La Gazzetta dello Sport – Perrotta amaro: “Troppa Juventus. Ma la grinta c’è”

di Redazione

Tre mesi dopo, è finita anche peggio. Senza cuore, senza idee. E senza gioco, anche se a questo la Roma formato trasferta ci è abituata (4 gol erano stati già incassati a Cagliari, Lecce e Bergamo). Ma se in Coppa Italia la sberla era stata forte, ieri è arrivato uno schiaffo che resta (è il 4° k.o. più pesante della storia romanista in casa Juve). Per la squadra, ridicolizzata (De Rossi a fine partita ha mandato a quel paese i tifosi giallorossi, sembra accusato per lo scambio della maglia con Marchisio). E per Luis Enrique, consegnatosi già prima di giocare. Così è finita con Lichtsteiner a cercare il gol con il cucchiaio e i tifosi della Juve ad irridere Totti (“Facce un gol”) e la squadra (“olè” ad ogni passaggio). È la rivoluzione spagnola, tra schiaffi ed umiliazioni. E se all’Olimpico c’è accondiscendenza, il resto dei tifosi sono già tornati ad infiammarsi via radio e web. Con il processo a Luis Enrique (Perrotta nel ritorno aveva giocato in tutto 71 minuti).

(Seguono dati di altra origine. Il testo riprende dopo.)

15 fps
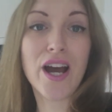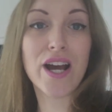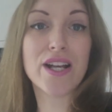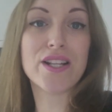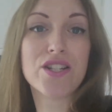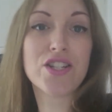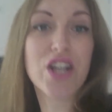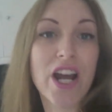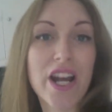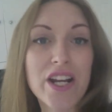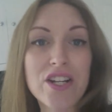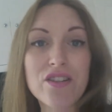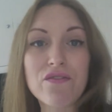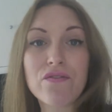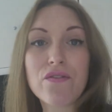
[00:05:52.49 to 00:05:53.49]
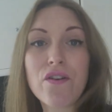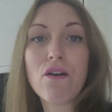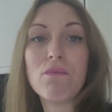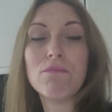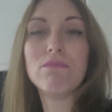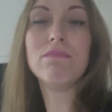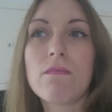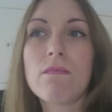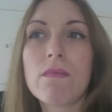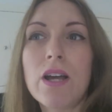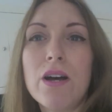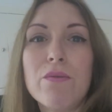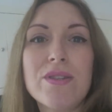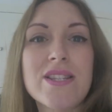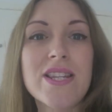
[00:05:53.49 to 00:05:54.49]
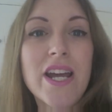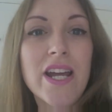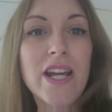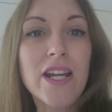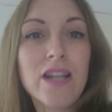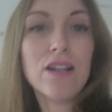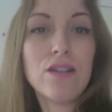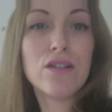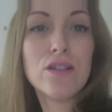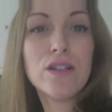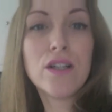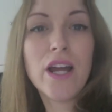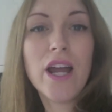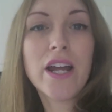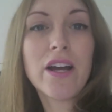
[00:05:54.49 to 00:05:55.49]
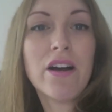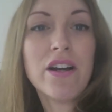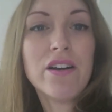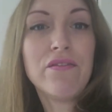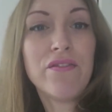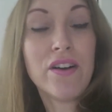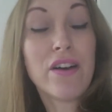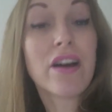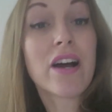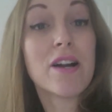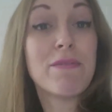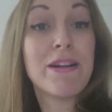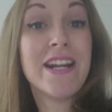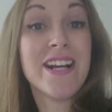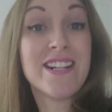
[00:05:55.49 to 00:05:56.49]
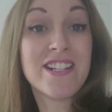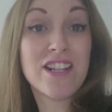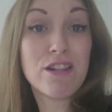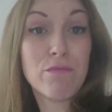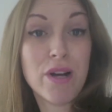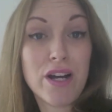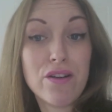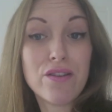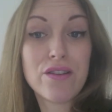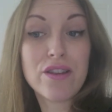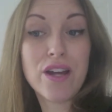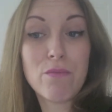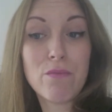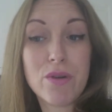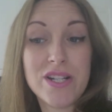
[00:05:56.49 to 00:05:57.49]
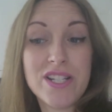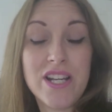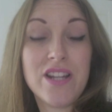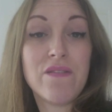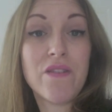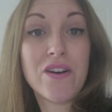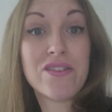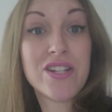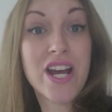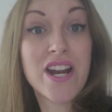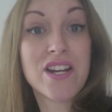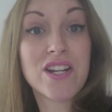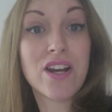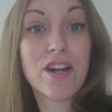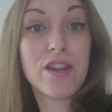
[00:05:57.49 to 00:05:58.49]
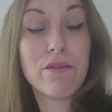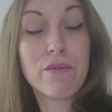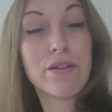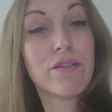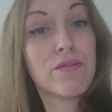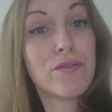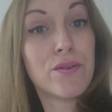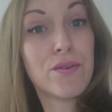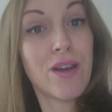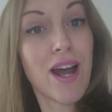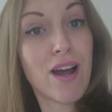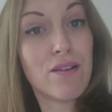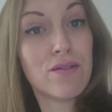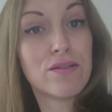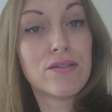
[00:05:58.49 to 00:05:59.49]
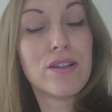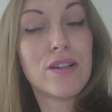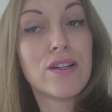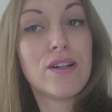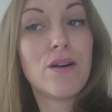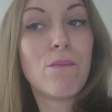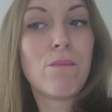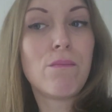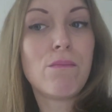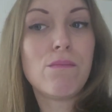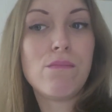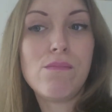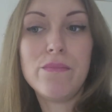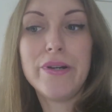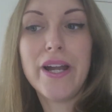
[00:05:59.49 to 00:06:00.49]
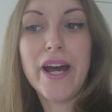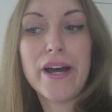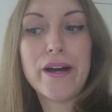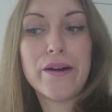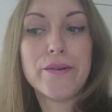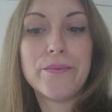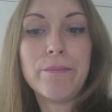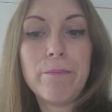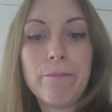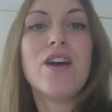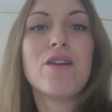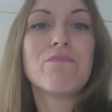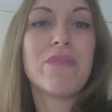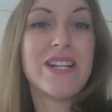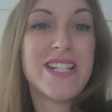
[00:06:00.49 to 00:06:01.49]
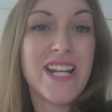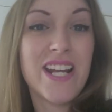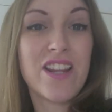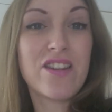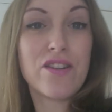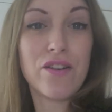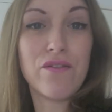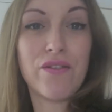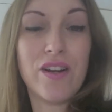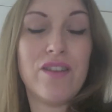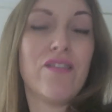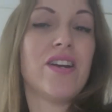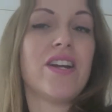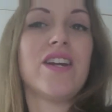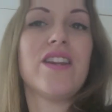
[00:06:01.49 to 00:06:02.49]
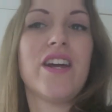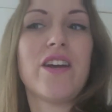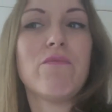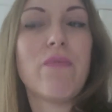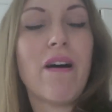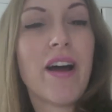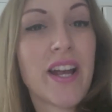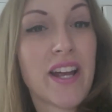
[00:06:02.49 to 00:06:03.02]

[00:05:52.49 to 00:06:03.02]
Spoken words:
has changed from, I would say, it kind of felt like I'd been hit in the mouth and my teeth felt tender, like they were going to fall out. Now, my teeth don't feel of anything, but I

Senza cattiveria – Lo spagnolo lo aveva promesso alla vigilia, “niente integralismi”. A vedere i risultati, forse era meglio che rimanesse tale. “Sono molto amareggiato — dice alla fine Osvaldo —. Per fortuna giochiamo tra due giorni e ci possiamo rifare. Non so come spiegare questa sconfitta, non ce la aspettavamo. Ora più che mai abbiamo bisogno dei tifosi. La partita l’avevamo preparata bene e ci tenevamo, poi ci è riuscito tutto al contrario. Siamo una squadra strana. Senza carattere? Non so cosa manca, so che io vado in guerra per difendere i miei compagni. Non penso ci manchino le motivazioni. È un modo di dire, ma io ammazzerei anche qualcuno per vincere”. Già, la cattiveria, concetto su cui è tornato anche Perrotta: “Non penso sia questo il problema, siamo giovani, ci vuole tempo, i frutti arriveranno. Siamo stati sfortunati a prendere gol subito, ma la Juventus ha strameritato la vittoria. La mia posizione? Dovevo fare la mezzala in fase di possesso palla e poi alzarmi su Pirlo quando il pallone ce l’avevano loro. Siamo stati sfortunati a prendere subito gol”.